Stack Overflow Asked by joshbh on November 18, 2021
I am reading in an xlsx file into R using read_excel and I have a date column that has many, ambiguous formats. For example, some values are nice and clean like "05/06/20", while some are text like "no date" or "not applicable". When reading in the file (df) and specifying the column (date1) as type "date", the text answers like "no date" or "not applicable" get turned to NA. Also, when reading in the file (df) and specifying the column (date1) as type "text", the answers in proper date formats like "05/06/20" get turned into numbers like "43447". When trying to convert that column, currently of type character, to a date, i get the error of dates not being in an unambiguous format. Any suggestions of how to read in the file or transform the df$date1 column once imported so i can have both answers like "05/06/20" and "not applicable"?

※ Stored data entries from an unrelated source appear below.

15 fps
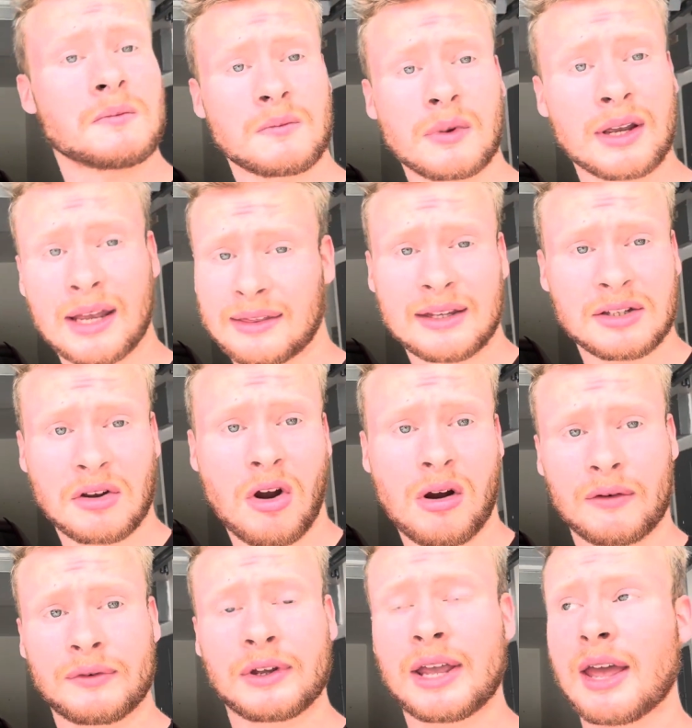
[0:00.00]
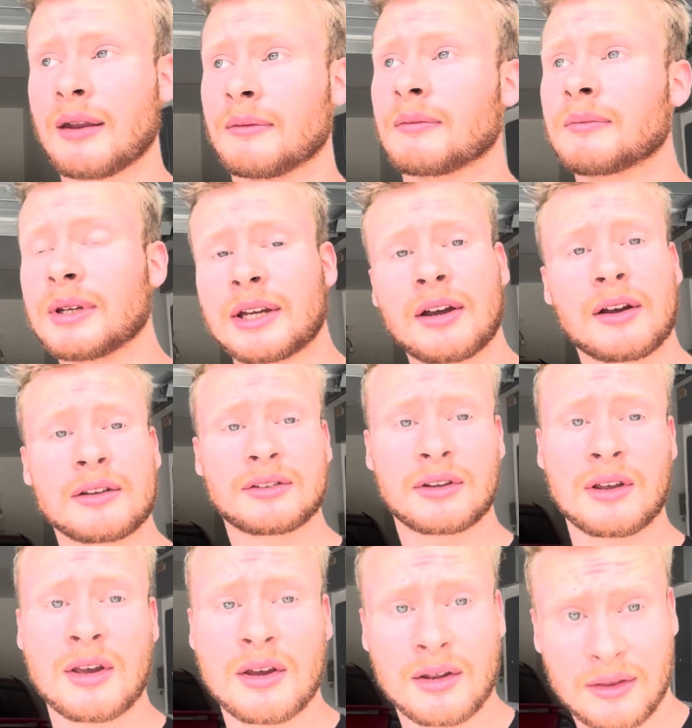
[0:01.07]
get this car if you can, because
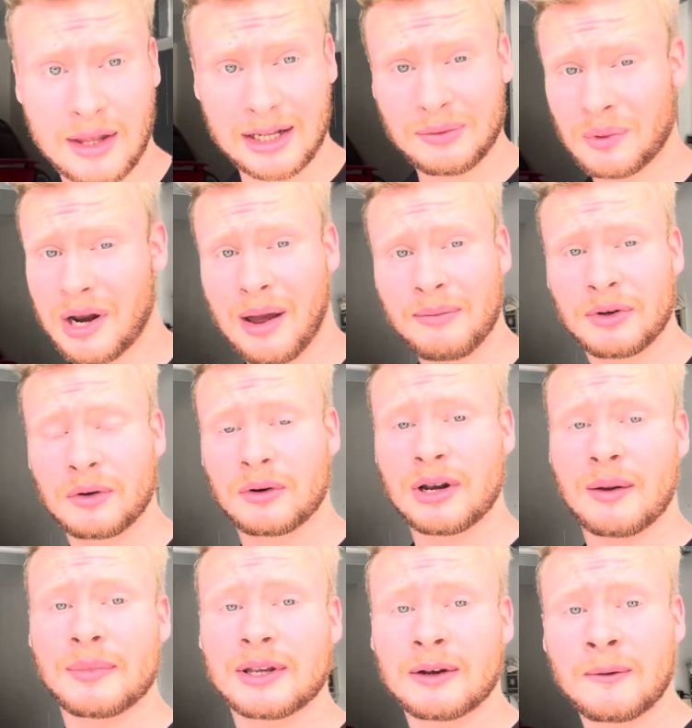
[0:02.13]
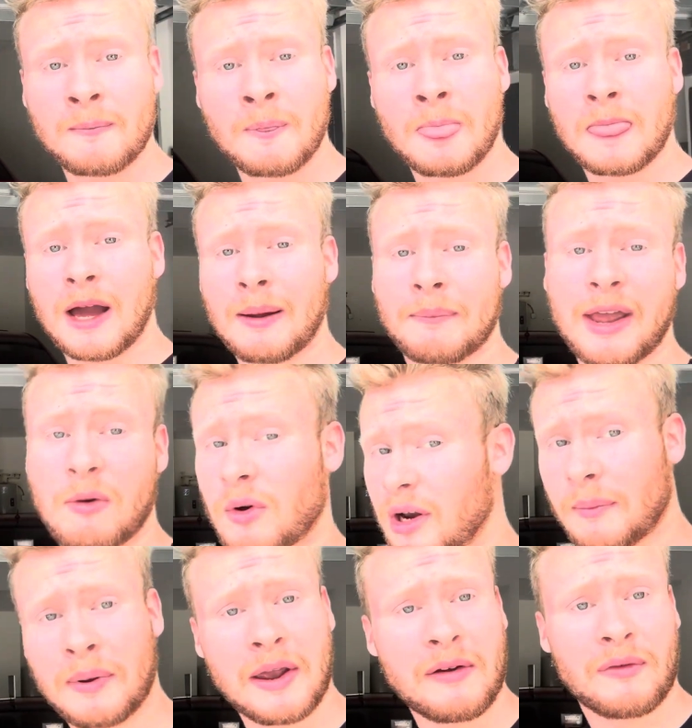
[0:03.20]
that's what I'm doing. I mean, I pay what I
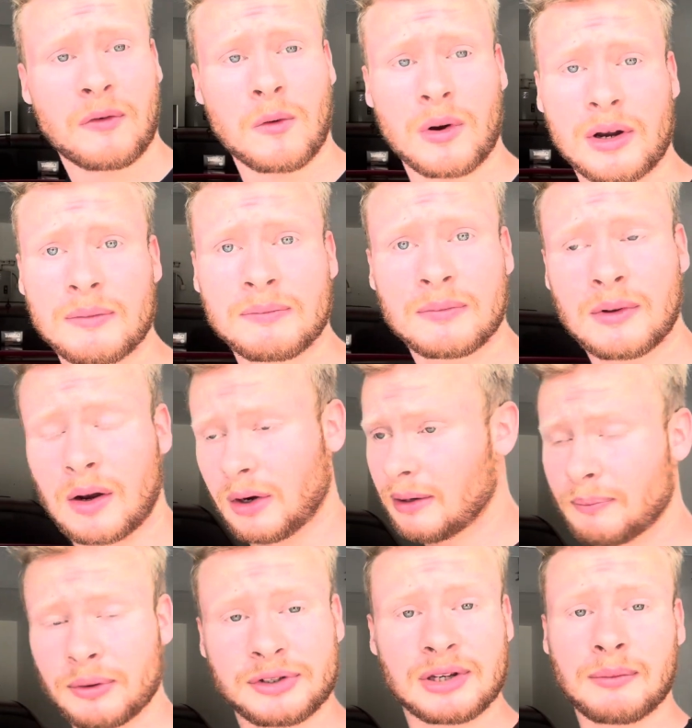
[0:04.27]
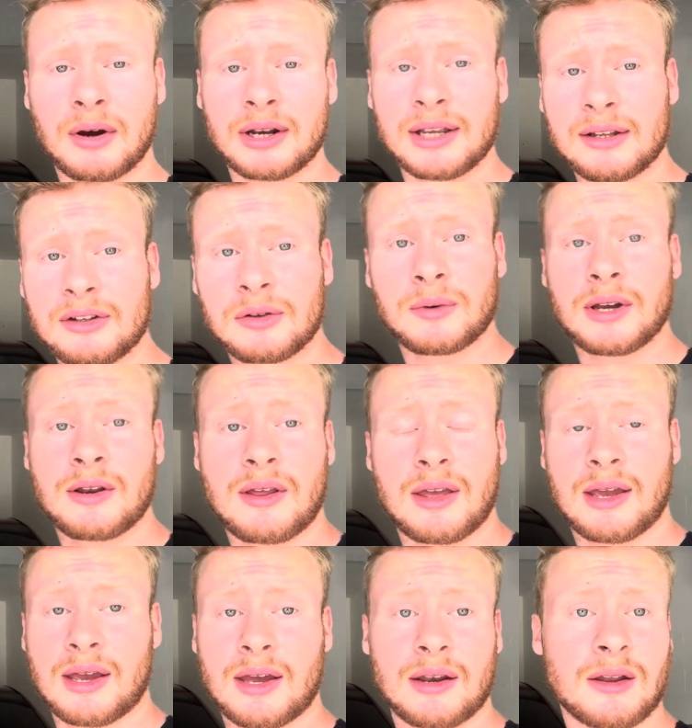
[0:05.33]
paid for it. I already put some money into it,
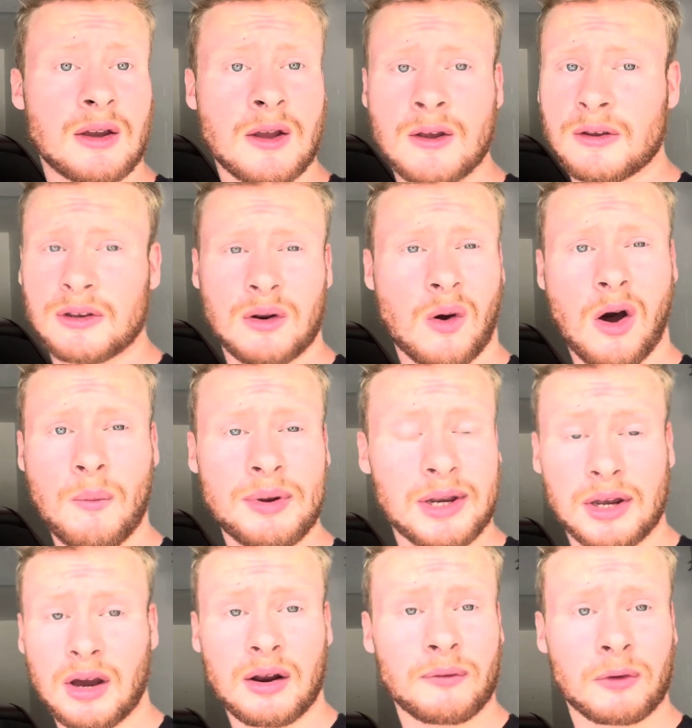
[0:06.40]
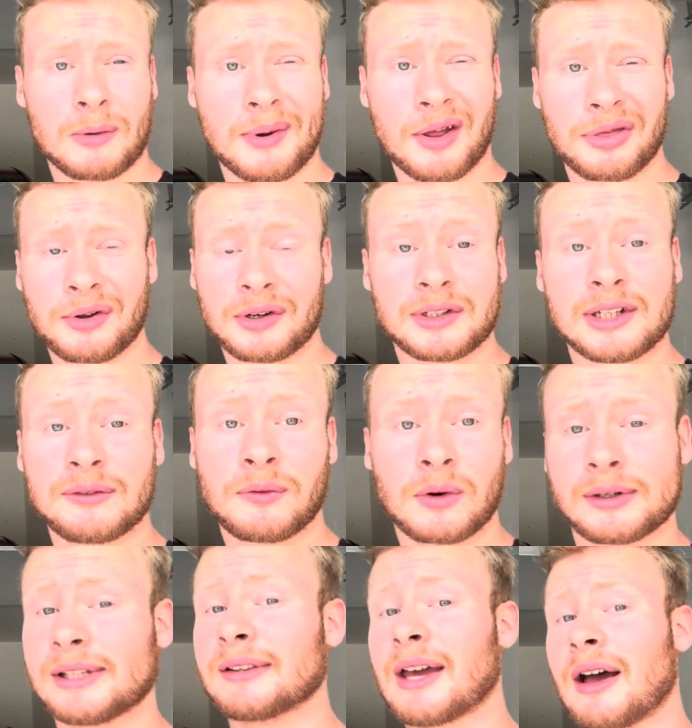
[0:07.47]
and you know, I'll be done for about
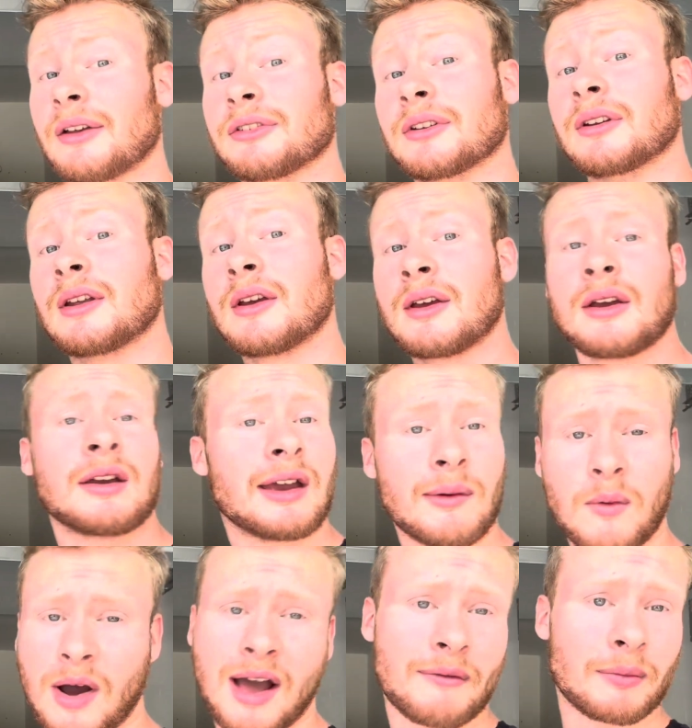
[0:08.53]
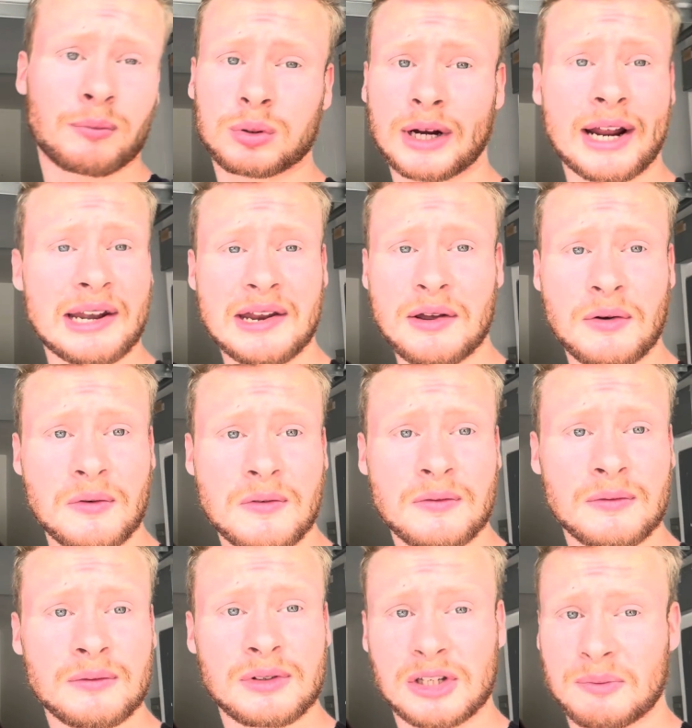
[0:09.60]
14,000. It will have a brand new
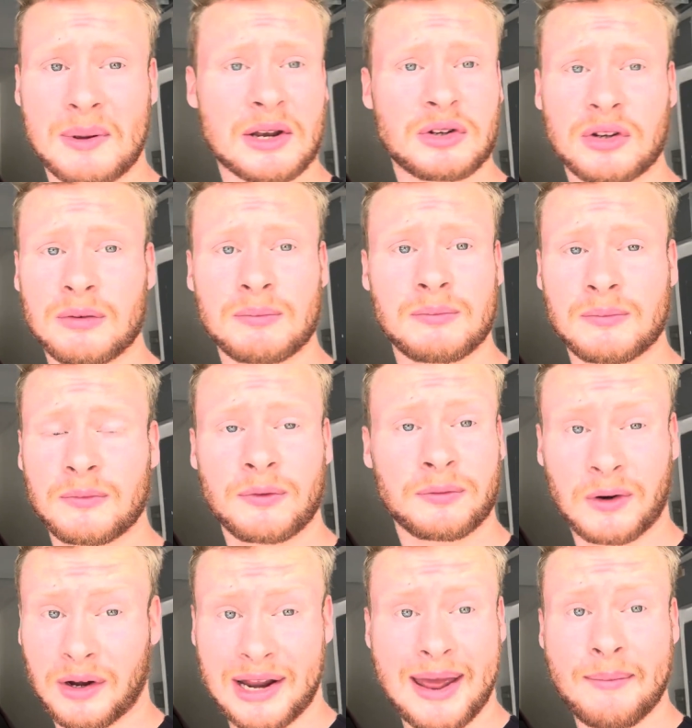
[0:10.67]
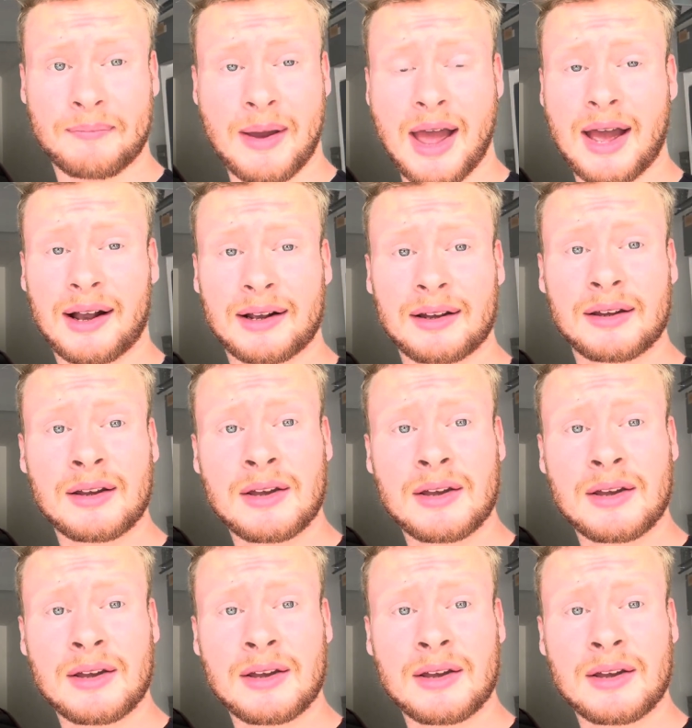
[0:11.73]
suspension, front and back.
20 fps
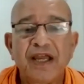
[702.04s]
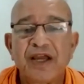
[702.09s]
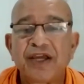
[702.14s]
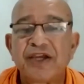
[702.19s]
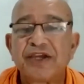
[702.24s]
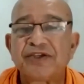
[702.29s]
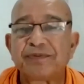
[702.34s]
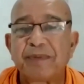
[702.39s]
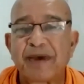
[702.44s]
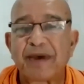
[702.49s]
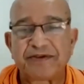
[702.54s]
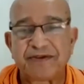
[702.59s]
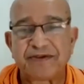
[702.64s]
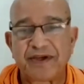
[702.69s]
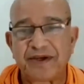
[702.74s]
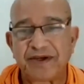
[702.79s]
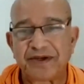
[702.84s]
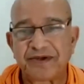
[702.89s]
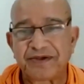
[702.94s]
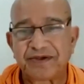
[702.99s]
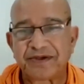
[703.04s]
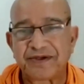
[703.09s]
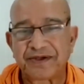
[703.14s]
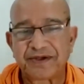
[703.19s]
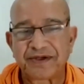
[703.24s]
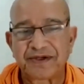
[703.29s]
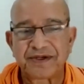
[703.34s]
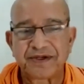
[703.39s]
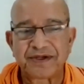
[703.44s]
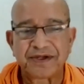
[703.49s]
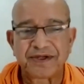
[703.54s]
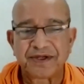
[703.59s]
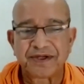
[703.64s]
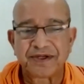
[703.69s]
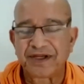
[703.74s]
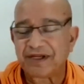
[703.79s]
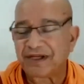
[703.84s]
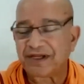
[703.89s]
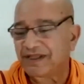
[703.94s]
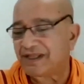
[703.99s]
his message,
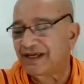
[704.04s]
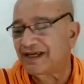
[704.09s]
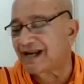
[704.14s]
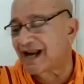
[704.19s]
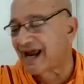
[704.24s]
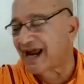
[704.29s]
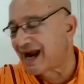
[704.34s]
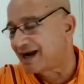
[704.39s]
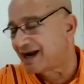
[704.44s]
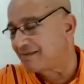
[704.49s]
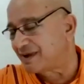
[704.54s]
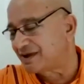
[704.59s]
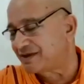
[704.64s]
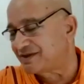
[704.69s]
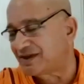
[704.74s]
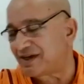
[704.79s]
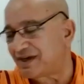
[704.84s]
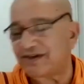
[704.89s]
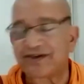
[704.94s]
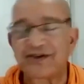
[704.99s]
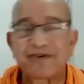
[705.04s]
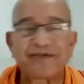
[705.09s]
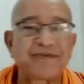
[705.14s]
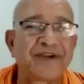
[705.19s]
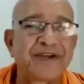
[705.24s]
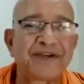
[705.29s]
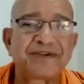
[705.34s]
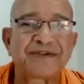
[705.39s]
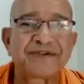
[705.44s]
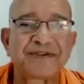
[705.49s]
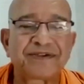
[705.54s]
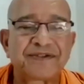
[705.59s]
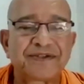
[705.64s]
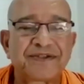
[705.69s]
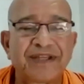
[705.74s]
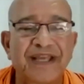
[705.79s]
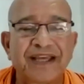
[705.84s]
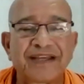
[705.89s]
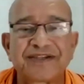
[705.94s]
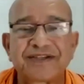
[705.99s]
the grand message of his
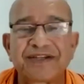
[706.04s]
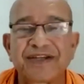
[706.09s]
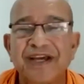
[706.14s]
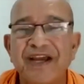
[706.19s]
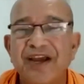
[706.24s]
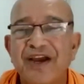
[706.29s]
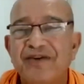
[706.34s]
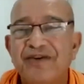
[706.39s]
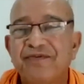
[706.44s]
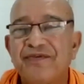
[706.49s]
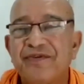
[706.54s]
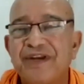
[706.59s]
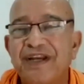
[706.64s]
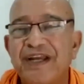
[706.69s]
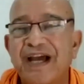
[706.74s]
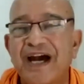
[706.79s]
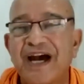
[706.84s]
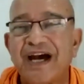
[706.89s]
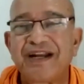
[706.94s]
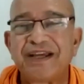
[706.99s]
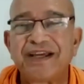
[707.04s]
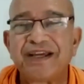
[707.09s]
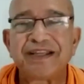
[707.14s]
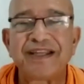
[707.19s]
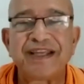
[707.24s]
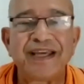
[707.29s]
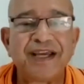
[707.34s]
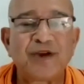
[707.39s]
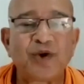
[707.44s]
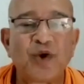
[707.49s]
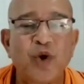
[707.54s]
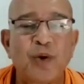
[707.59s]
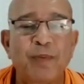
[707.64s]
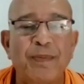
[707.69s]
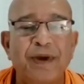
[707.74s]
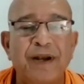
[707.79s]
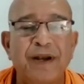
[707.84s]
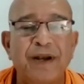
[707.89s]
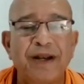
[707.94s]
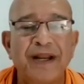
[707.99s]
next regarding the
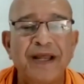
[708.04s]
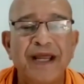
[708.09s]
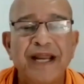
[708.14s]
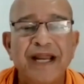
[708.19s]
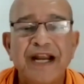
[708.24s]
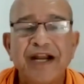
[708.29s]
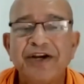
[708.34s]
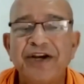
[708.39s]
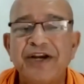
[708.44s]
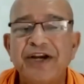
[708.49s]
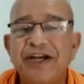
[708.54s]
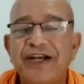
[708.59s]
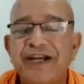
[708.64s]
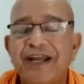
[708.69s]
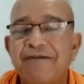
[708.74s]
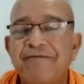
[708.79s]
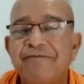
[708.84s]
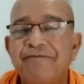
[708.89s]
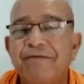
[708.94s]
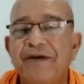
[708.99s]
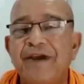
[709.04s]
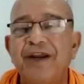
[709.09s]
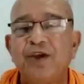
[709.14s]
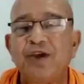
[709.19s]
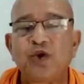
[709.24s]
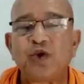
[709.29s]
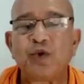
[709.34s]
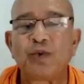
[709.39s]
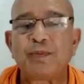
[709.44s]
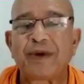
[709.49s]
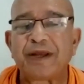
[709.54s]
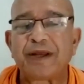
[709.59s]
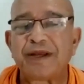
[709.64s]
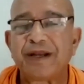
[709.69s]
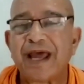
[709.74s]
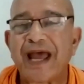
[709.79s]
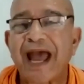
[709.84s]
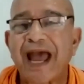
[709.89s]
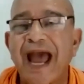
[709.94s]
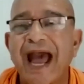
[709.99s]
global. Treat every
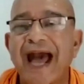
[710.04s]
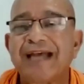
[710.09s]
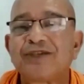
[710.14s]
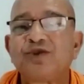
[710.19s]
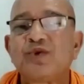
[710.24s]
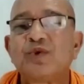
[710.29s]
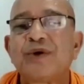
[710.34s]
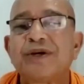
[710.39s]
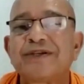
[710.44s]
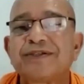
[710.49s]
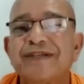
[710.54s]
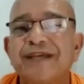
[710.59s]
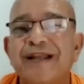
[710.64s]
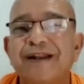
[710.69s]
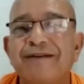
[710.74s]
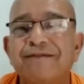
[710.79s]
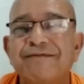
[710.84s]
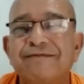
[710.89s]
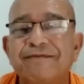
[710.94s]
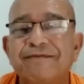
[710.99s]
human as yourself.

The following function takes a vector with a mix of numbers and text and outputs a vector of dates corresponding to the numbers. If any of the input vector elements are not coercible to numeric, the output will be of class "character"
.
library(readxl)
date_with_text <- function(x, origin = "1899-12-30"){
num <- suppressWarnings(as.numeric(x))
y <- as.Date(num, origin = origin)
if(anyNA(num)){
y <- as.character(y)
y[is.na(num)] <- as.character(x[is.na(num)])
}
y
}
Now test the function. Note that I'm using col_types = "text"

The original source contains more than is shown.